The two X3 processors released today each have the larger 6MB L3 cache - though as with previous triple-core Phenoms, L2 cache is proportionately shrunken compared to the X4s, at 1.5MB rather than 2MB. Clock speeds are, predictably, 2.8GHz for the X3 720 and 2.6GHz for the X3 710.

Benchmark results

Our benchmarks suggest that the new architecture gives the new chips a real, if not earth-shattering, performance boost.

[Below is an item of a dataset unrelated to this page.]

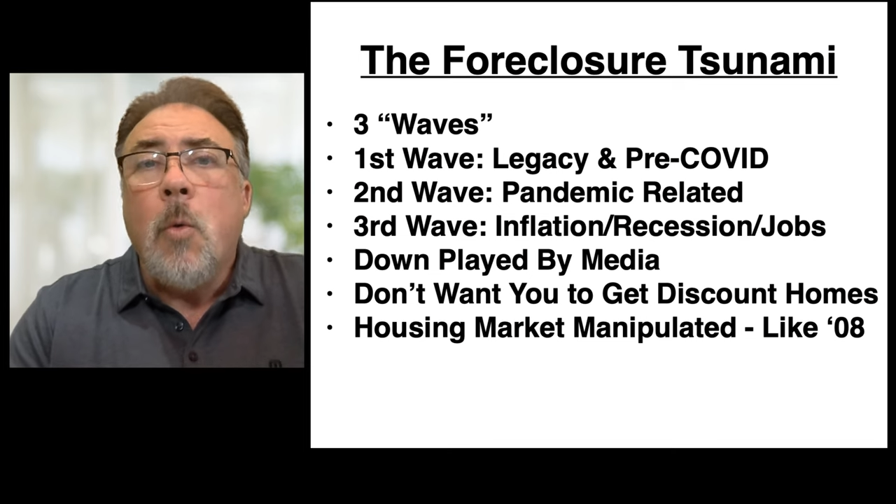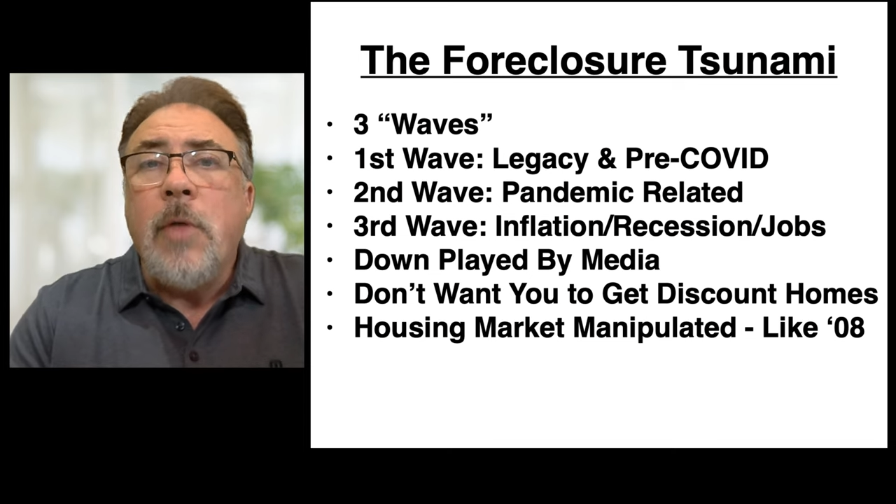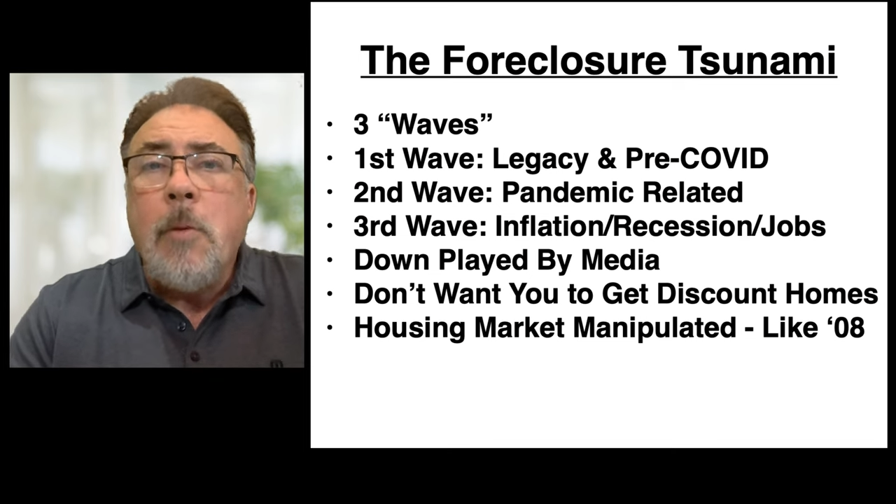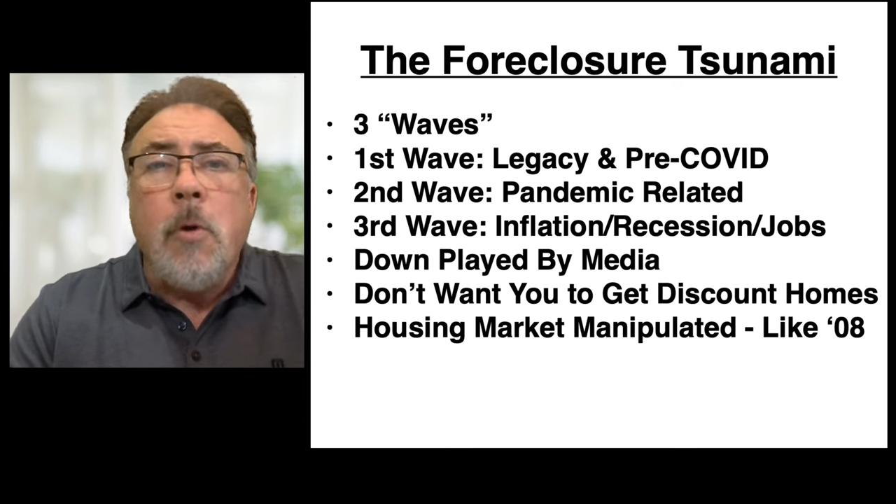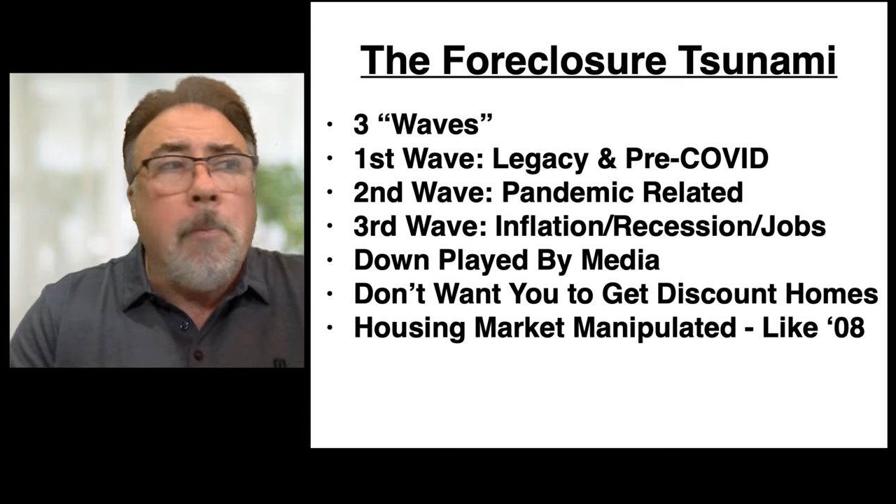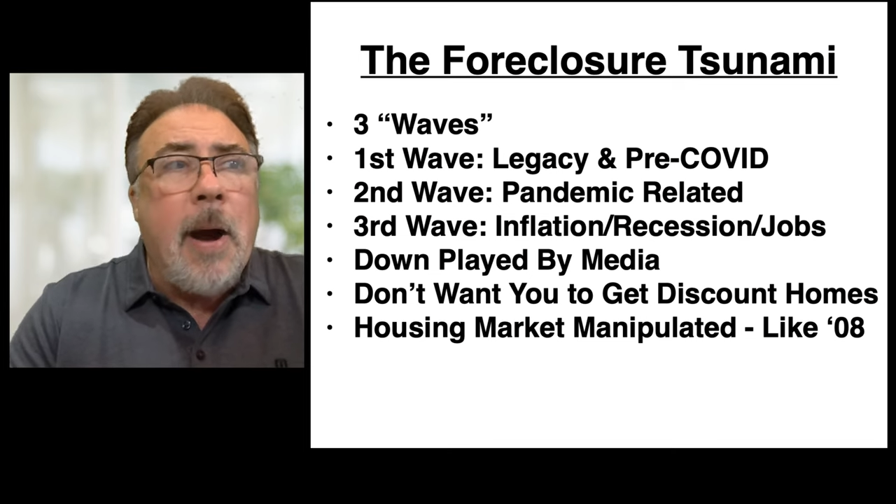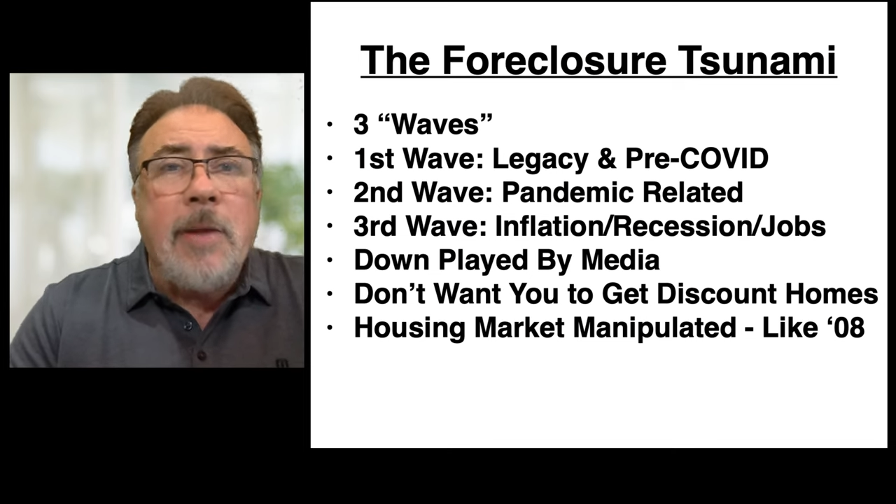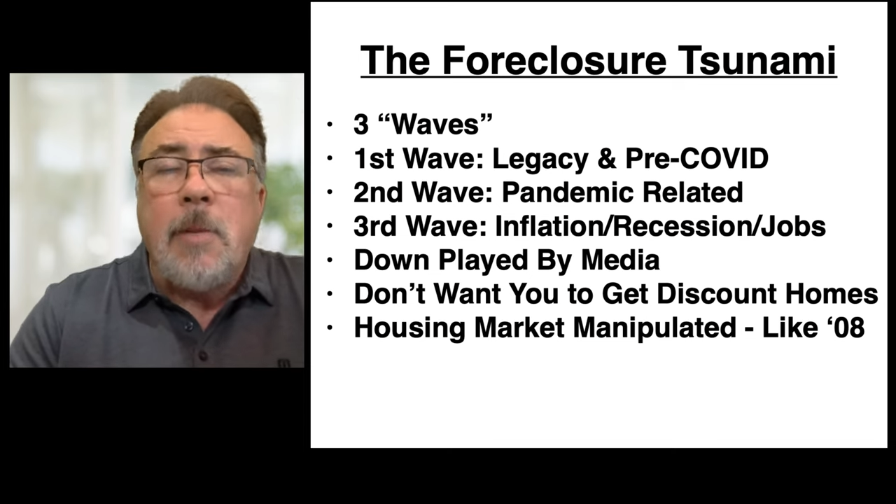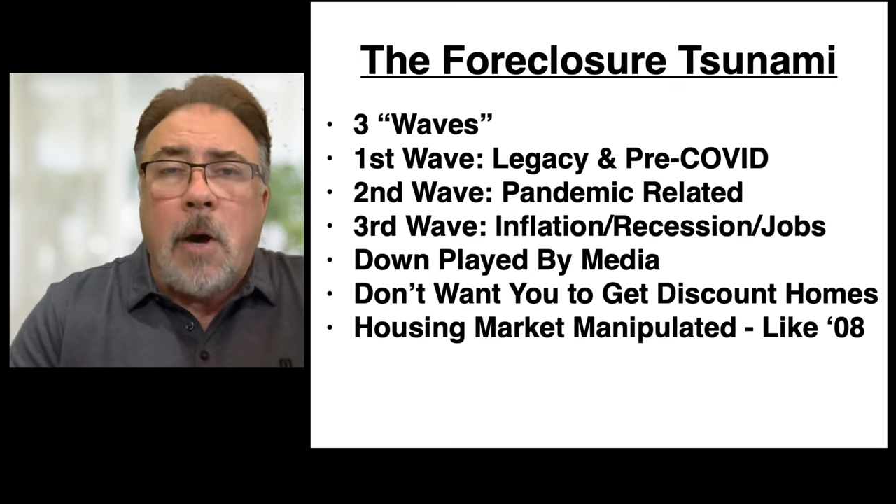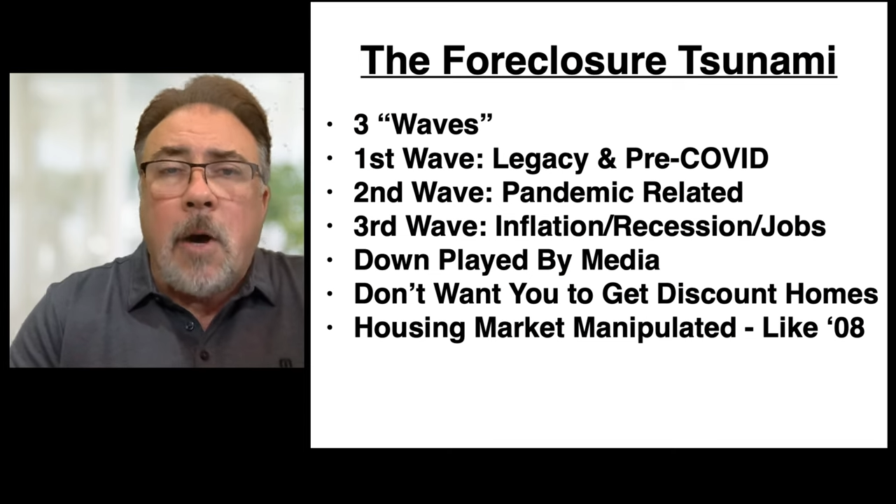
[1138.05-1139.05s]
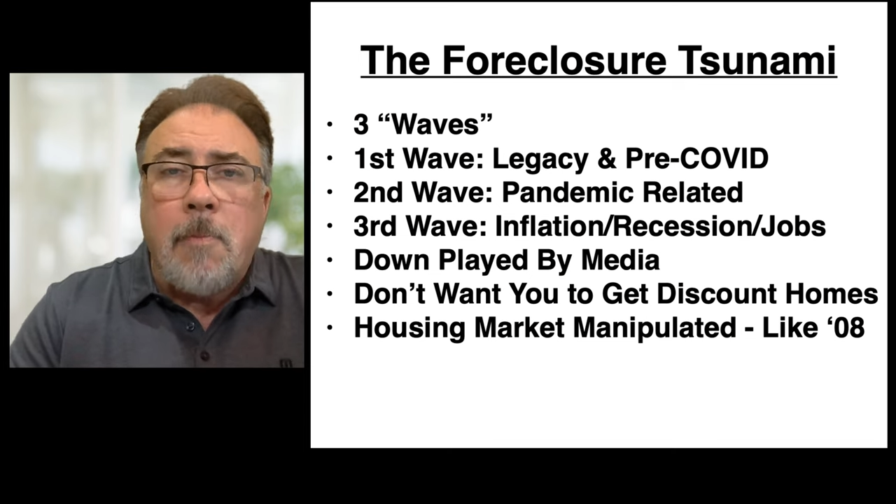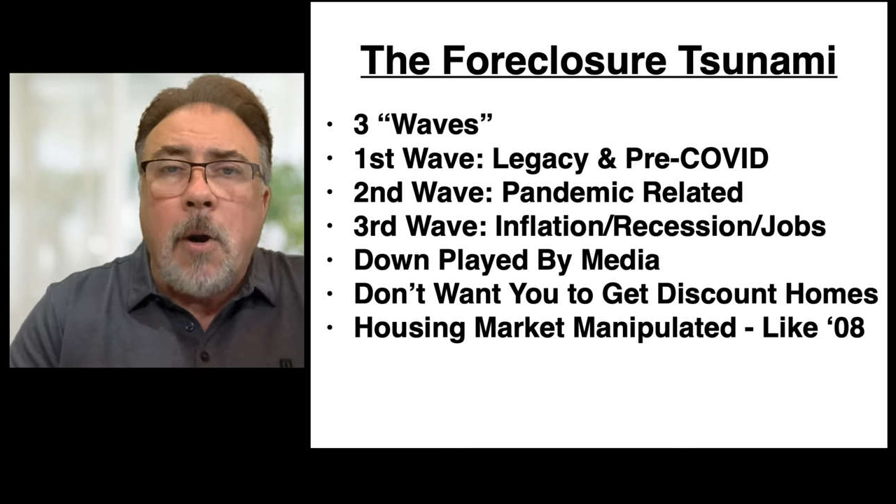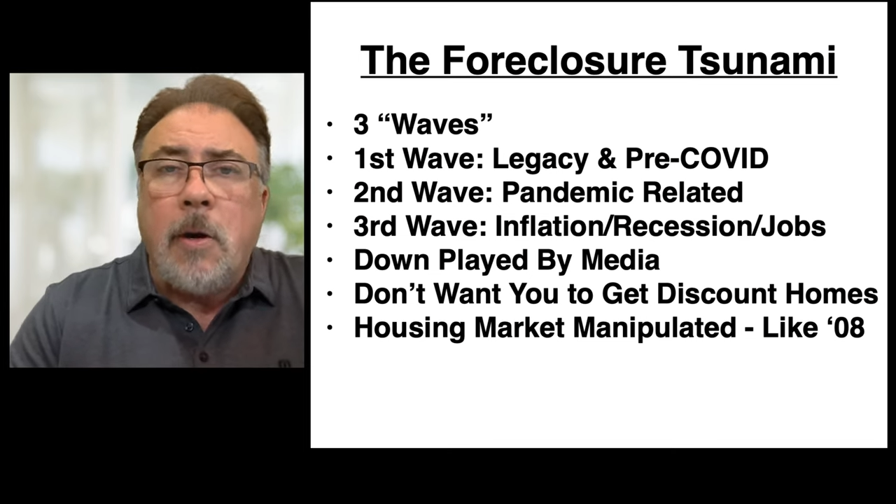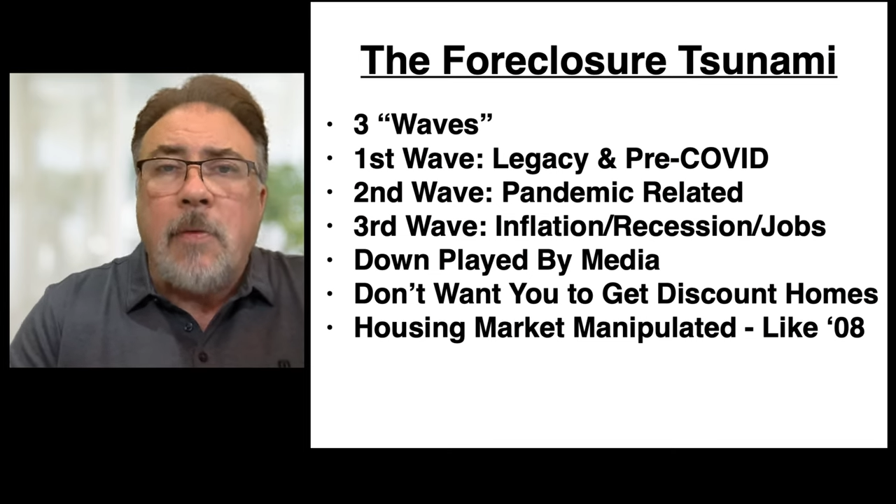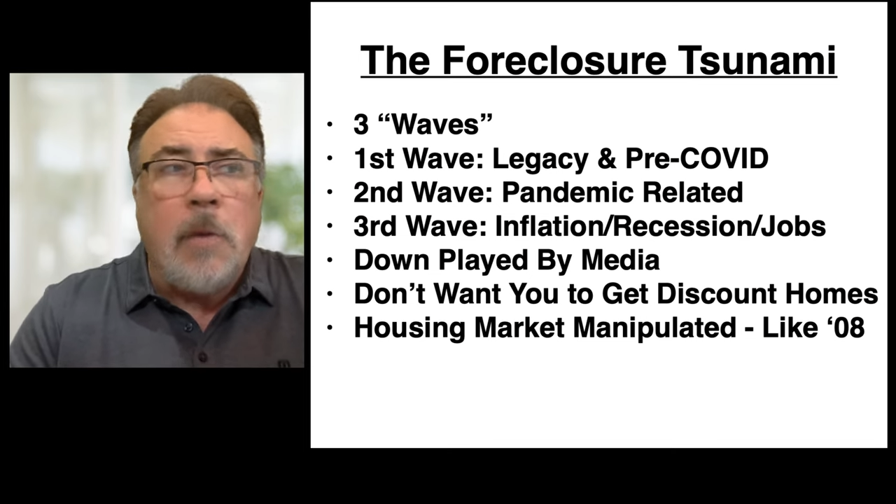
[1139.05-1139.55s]
Well, they weren't buying them on
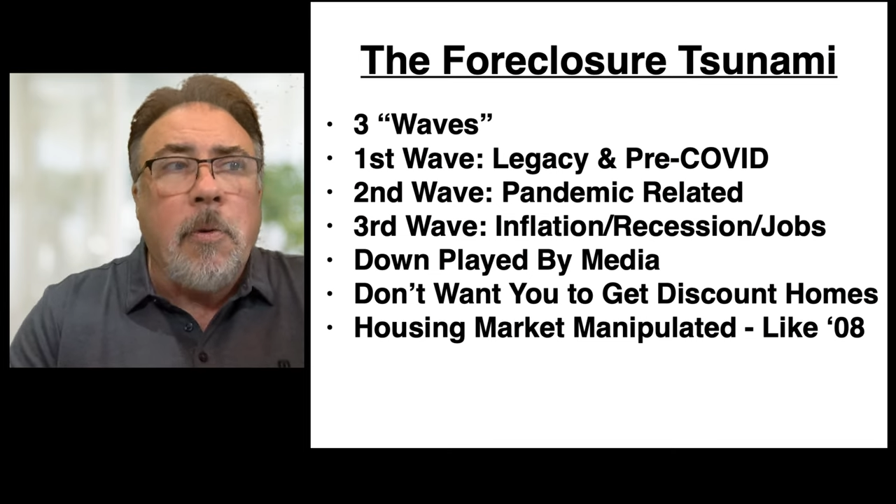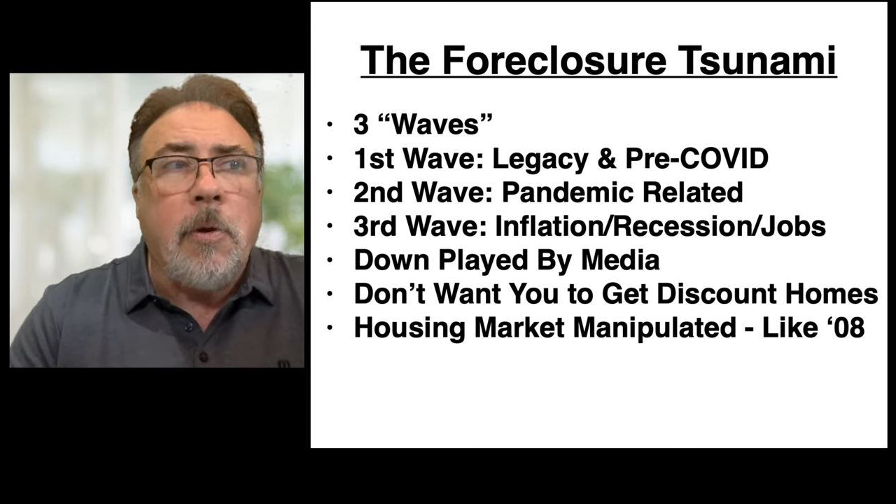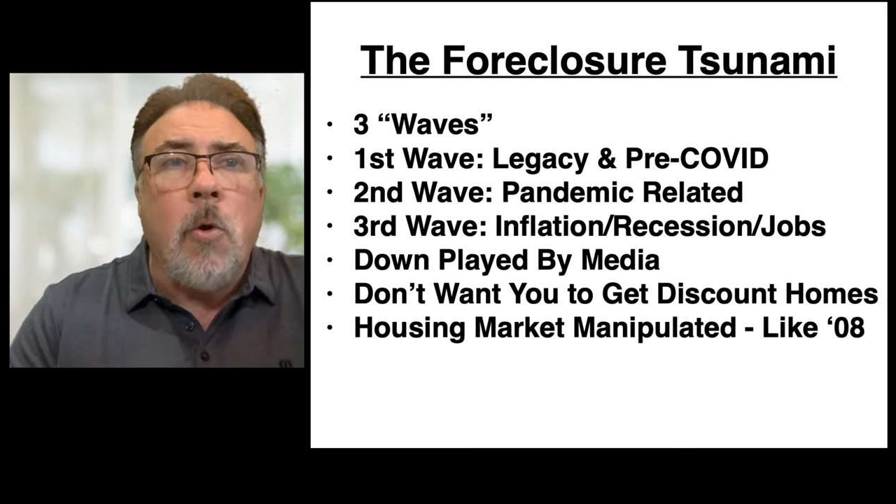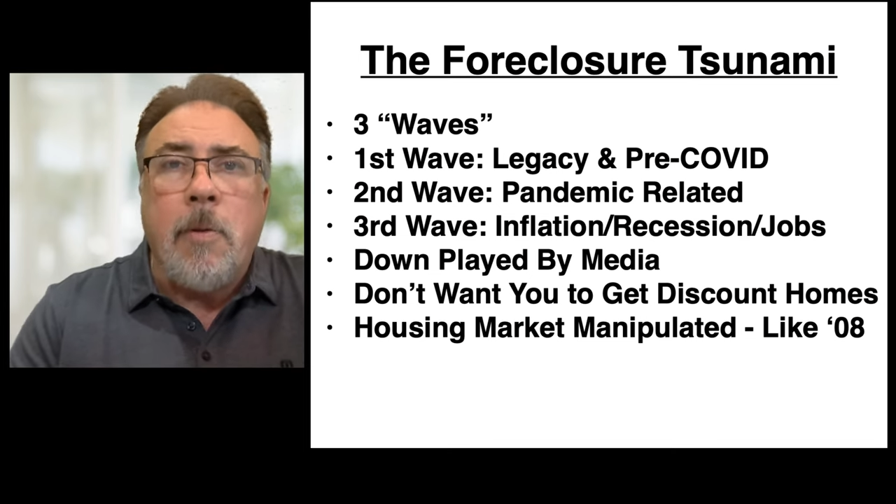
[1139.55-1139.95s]
market. They were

Last month the 2.8GHz X4 920, tested in a Socket AM2+ board with 2GB of DDR2 RAM achieved an overall benchmark of 1.62 - roughly on a par with Intel's Core 2 Duo E8500. This month the X4 810 running with DDR3 on our AM3 board achieved an identical overall score, despite its smaller L3 cache and slightly lower clock-speed.

The 2.8GHz X3 720, tested in the same board, did even better than the X4 920, achieving an overall score of 1.65 despite being a core down.

It's worth remembering that those scores are made up of a range of individual tests, not all of which derive the same benefit from the switch to AM3 and DDR3. The X4 810 lagged a few per cent behind the X4 920 in our Office, Encoding and Multitasking tests, but made it up in our 2D Graphics test, scoring 1.89 against the 920's 1.81.